The German radio station Eins Live did an interview with RedTeam covering the subjects IT security in research and teaching as well as the experience of our daily work. There is an accompanying article in German available under the title “Hacken lernen in Aachen” (“learning to hack in Aix-la-Chapelle”).

31/08/2006

The slides from the presentation at the OpenChaos can now be found under publications.

29/08/2006

The news article “Studieren in der Grauzone” is linked under press. Die Zeit reports on world’s best hackers from Aachen.

24/08/2006

The Chaos Computer Club Cologne e.V. (C4) invited RedTeam to give a talk within their OpenChaos events.
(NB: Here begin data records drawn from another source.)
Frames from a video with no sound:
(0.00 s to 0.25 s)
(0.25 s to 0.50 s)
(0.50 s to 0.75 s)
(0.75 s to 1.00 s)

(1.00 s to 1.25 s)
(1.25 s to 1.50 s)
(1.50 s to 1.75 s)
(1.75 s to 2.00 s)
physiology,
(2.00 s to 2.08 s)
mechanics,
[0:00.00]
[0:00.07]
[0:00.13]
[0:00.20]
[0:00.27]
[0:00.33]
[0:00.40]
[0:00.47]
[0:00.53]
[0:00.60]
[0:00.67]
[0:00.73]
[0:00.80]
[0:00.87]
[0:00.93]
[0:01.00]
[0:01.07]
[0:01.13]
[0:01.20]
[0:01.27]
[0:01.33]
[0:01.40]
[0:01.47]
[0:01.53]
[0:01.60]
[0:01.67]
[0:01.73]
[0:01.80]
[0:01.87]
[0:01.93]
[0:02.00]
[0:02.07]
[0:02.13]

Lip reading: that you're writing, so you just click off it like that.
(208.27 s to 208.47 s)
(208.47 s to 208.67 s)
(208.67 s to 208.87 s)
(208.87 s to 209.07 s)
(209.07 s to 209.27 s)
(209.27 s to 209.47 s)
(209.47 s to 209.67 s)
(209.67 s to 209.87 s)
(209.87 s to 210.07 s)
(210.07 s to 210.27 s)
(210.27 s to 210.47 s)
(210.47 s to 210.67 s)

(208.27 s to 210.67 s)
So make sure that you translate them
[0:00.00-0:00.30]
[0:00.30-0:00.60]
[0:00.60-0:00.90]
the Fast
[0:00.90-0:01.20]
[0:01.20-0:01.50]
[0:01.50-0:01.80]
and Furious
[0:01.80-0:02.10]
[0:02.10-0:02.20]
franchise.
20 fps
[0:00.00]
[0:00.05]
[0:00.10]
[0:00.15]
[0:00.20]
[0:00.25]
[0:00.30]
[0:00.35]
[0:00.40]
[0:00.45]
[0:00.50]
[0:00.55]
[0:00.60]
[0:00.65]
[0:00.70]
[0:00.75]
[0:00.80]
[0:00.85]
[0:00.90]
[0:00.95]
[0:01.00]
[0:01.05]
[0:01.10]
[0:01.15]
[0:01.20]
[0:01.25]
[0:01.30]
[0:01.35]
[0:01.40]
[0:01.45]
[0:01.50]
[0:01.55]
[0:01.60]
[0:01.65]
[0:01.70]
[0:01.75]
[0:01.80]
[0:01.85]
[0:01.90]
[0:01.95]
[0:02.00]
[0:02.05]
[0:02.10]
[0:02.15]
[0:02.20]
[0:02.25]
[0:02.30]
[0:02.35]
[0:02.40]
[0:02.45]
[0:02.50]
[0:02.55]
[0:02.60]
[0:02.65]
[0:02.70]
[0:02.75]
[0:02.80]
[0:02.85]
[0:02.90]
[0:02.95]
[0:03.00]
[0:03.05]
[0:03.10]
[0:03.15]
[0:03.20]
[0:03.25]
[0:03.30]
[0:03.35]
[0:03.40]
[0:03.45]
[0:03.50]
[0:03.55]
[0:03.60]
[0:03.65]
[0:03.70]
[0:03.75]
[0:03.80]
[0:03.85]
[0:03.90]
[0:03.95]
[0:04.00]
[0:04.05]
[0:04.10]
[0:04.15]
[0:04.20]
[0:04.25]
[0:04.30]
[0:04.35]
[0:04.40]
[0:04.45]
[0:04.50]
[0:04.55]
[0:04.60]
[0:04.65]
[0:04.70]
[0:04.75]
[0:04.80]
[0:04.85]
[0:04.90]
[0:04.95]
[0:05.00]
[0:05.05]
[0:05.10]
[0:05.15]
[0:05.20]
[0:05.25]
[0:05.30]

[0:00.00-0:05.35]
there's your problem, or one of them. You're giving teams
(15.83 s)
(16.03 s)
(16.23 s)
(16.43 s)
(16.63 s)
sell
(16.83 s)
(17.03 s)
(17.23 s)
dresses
The talk with the topic “Hacking for Security - Penetrationtests” will take place on Thursday, August 31st, 08:00 pm local time on the premises of the C4 and is open for everyone. The talk will be held in German.

20/07/2006

Vulnerable regular expression in planetGallery discovered.
rt-sa-2006-006: Remote command injection

15/06/2006

Two new security advisories regarding phpBannerExchange released: Especially interesting is the circumvention of the eregi()-input-checking using a nullbyte in rt-sa-2006-005 because of a design flaw in PHP.
rt-sa-2006-004: Authentication bypass in phpBannerExchange
rt-sa-2006-005: Unauthorized password recovery in phpBannerExchange

22/05/2006

Podcast Clients: Two new advisories released: Prodder Remote Arbitrary Command Execution & Perlpodder Remote Arbitrary Command Execution

20/04/2006

Added more information about PenTests

22/02/2006

In cooperation with the Center for Computing and Communication of RWTH Aachen University RedTeam will repeat the speech about penetration tests on March, 6nd, at 02:00 pm because of the great demand. The event titled “Hacking for your Security - Penetrationtesting - reloaded” will be in German again and the registration has just started.